What is needed is an exact transcription of every record, minus the pictures.

** Extracted material follows **

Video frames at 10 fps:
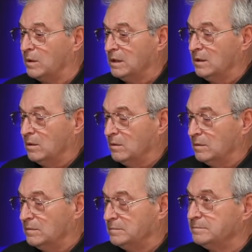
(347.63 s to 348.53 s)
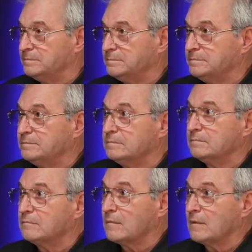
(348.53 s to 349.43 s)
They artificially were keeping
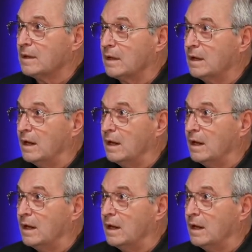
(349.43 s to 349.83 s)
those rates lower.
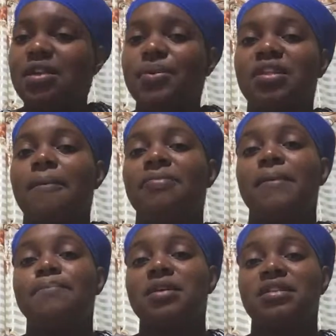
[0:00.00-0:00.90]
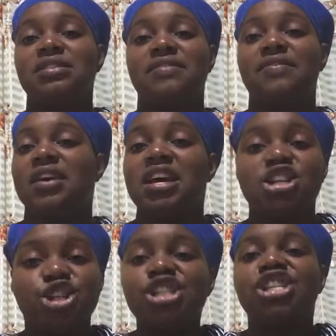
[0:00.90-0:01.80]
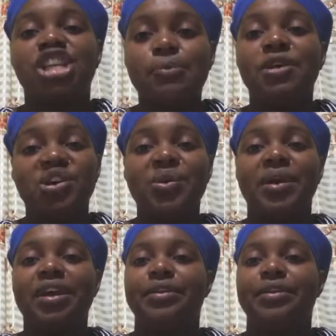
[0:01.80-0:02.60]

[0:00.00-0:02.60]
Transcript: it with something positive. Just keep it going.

** End of Extracted material **

■ **Finished exercise**
Video frames at 10 fps:
(347.63 s to 348.53 s)
(348.53 s to 349.43 s)
They artificially were keeping
(349.43 s to 349.83 s)
those rates lower.
[0:00.00-0:00.90]
[0:00.90-0:01.80]
[0:01.80-0:02.60]

[0:00.00-0:02.60]
Transcript: it with something positive. Just keep it going.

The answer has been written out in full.